Warning about the Senate bill
“The Senate version (SB 0569) is worse,” Gonzalez contended. “SB 0569 began with the same language as the HB 1087 but was amended on March 19 to completely eliminate county and municipal employees from the definition of employee. The sponsor of the amendment, Senator (Mike) Bell in the Judiciary Committee, explained that this was because other laws, such as the Tennessee Public Employee Protection Act (TPEPA), also known as the Whistleblower Law, already protected county and municipal employees for the same thing. But this was deliberately misleading at worst, or ignorant of the law at best.”
There is a very important distinction between PEPFA and TPEPA, said Gonzalez.
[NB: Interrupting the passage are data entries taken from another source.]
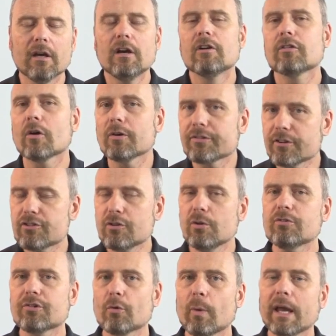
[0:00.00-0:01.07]
So, of course, the
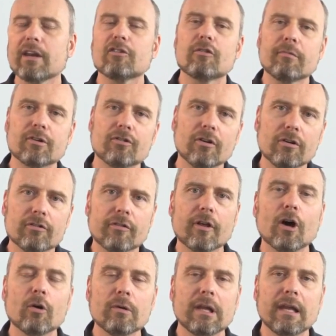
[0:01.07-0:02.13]
Jews are waiting to return to the
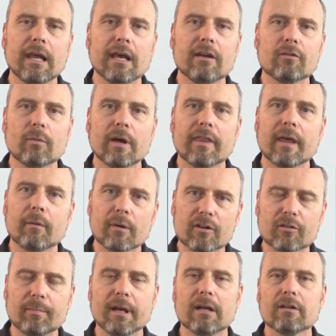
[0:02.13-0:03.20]
Holy Land, where they were
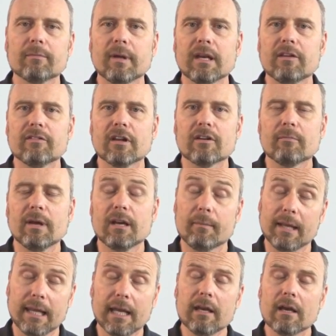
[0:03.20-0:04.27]
expelled many
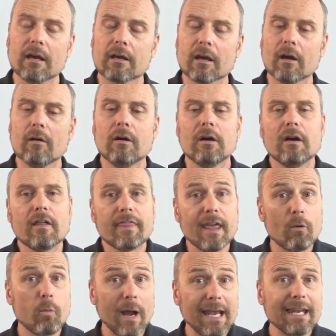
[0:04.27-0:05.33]
millennia ago. They're
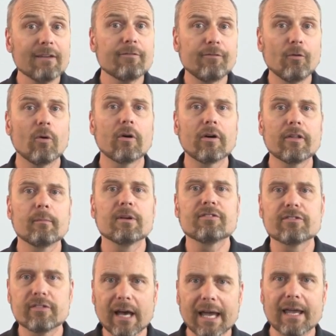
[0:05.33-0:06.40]
waiting for the
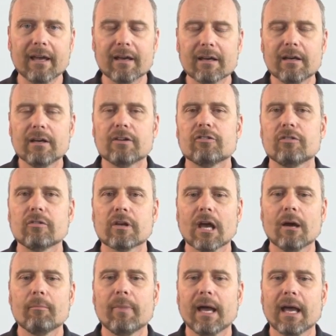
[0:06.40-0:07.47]
Messiah to
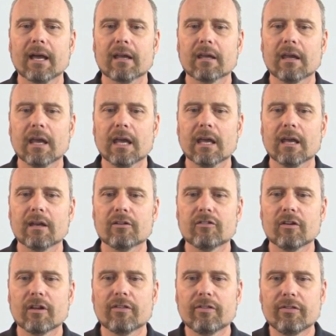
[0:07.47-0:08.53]
come back. And
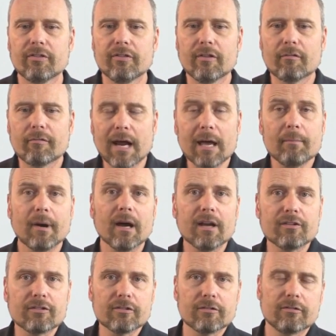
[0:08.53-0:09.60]
the
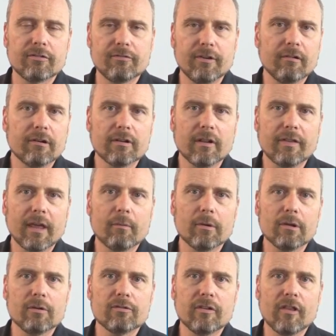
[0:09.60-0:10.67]
rabbis, fearing that they were
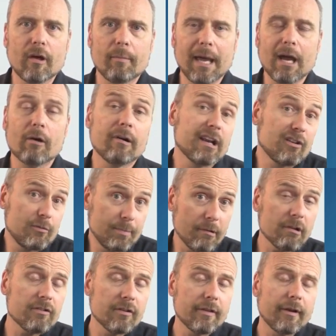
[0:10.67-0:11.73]
losing their power and
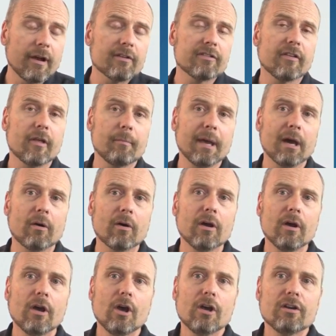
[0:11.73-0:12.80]
experiencing the loss of their power,
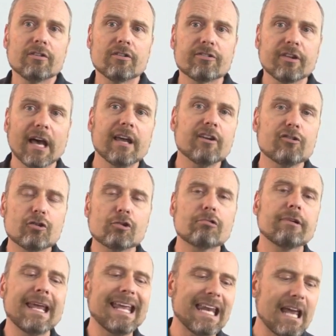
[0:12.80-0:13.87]
decided to
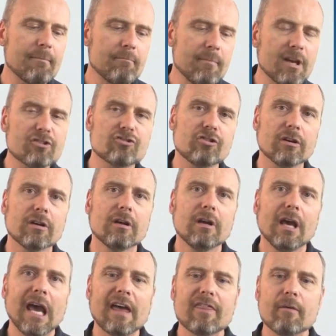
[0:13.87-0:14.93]
create a mission.
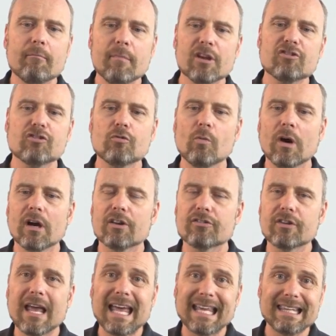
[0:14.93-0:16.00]
And the mission was,
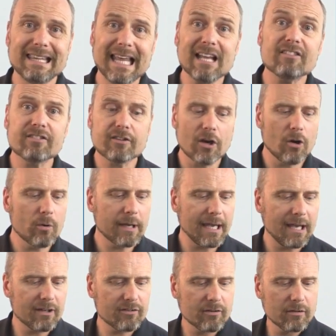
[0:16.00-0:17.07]
let's go
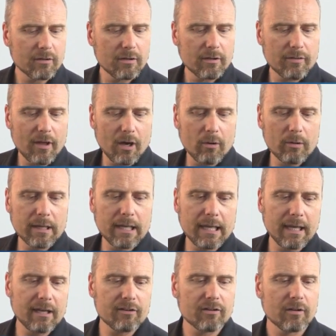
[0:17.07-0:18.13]
get the Holy
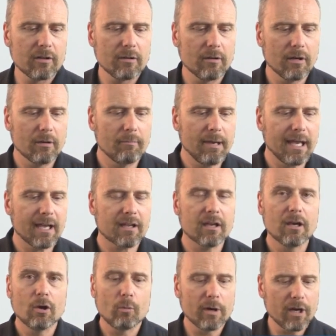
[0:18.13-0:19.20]
Land back.
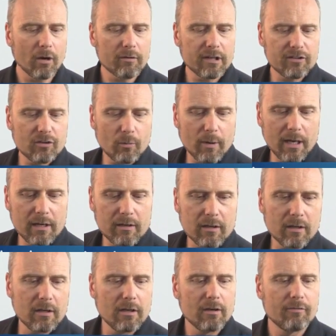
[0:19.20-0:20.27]
We don't need to wait
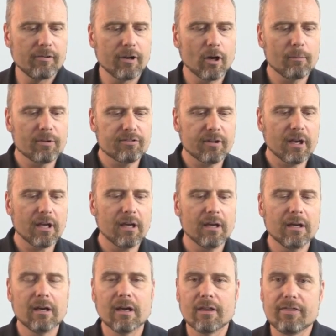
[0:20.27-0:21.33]
for no
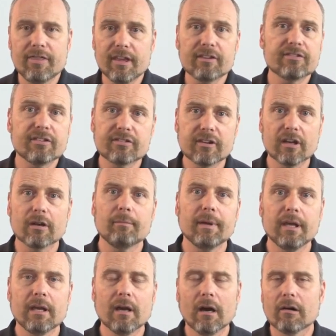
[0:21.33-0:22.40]
Messiah. This is going to
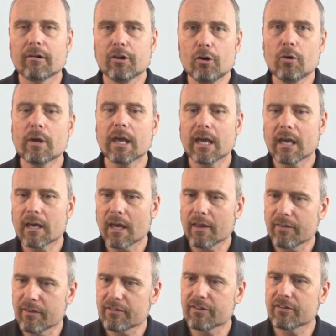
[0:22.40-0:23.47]
be our new gig,
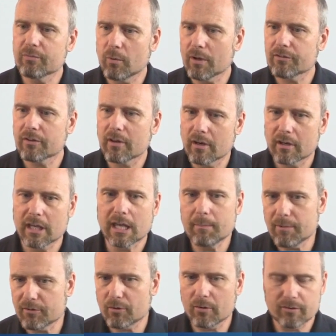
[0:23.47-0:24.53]
and this is what's going to keep
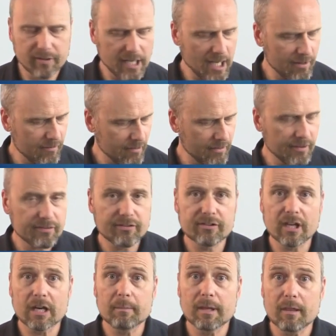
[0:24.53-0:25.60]
us all together, and this is
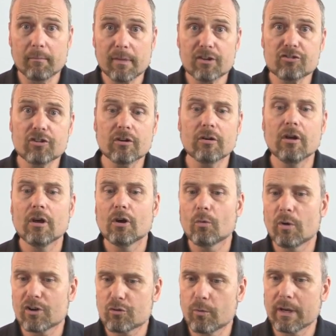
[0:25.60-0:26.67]
going to be the mission
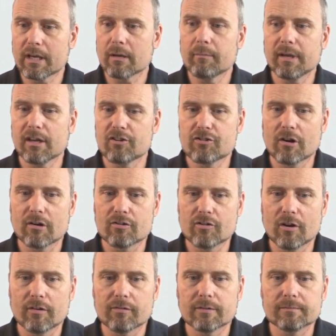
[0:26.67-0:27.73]
which we can be in charge
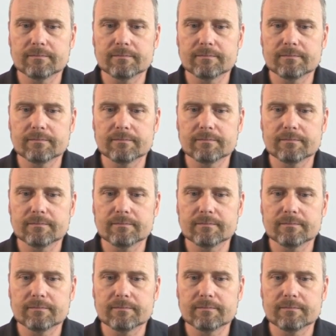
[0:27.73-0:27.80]
of.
“Under PEPFA, discrimination or retaliation is prohibited if the employee’s communication was a ‘substantial or motivating factor’ in the disciplining, threat to discipline or other discrimination,” Gonzalez said. “Under the TPEPA, an employee cannot be ‘discharged or terminated solely for refusing to participate in, or for refusing to remain silent about, illegal activities.’”
So, under the TPEPA, county or city employees can be threatened or actually disciplined or otherwise discriminated against by their supervisor for communicating with an elected official about a workplace matter that is not in violation of the criminal or civil code of the state or the United States, said Gonzalez.
“So, if Keeling complains to the mayor about Darden never being in his office, Darden would have been free to threaten her, as he did, or actually discipline her, as he did, for her action because not being in the office is not ‘illegal’ under the TPPA,” Gonzalez said.
The language of the Senate version is extremely important, noted Gonzalez.
“First, the standard of proof is changed from ‘because such’ to ‘solely because,’” Gonzalez said. “In other words, all the employer has to do is come up with some other plausible reason for the action to justify it other than the employee’s communication with an elected official. For example, you were late to work by five minutes on one day.”
The standard of “solely because” is exceptionally difficult to prove, added Gonzalez.
“Second, the prohibited act is changed from ‘discipline, threaten to discipline or otherwise discriminate’ to ‘terminated or otherwise discriminated against an employee with respect to compensation, terms, conditions, or privileges of employment,’” Gonzalez said. “In other words, an employer would be able to threaten you all they want and that would not be prohibited. They could make the employee’s life a living hell as long as the action did not affect the employee’s compensation, terms, conditions, or privileges of employment.”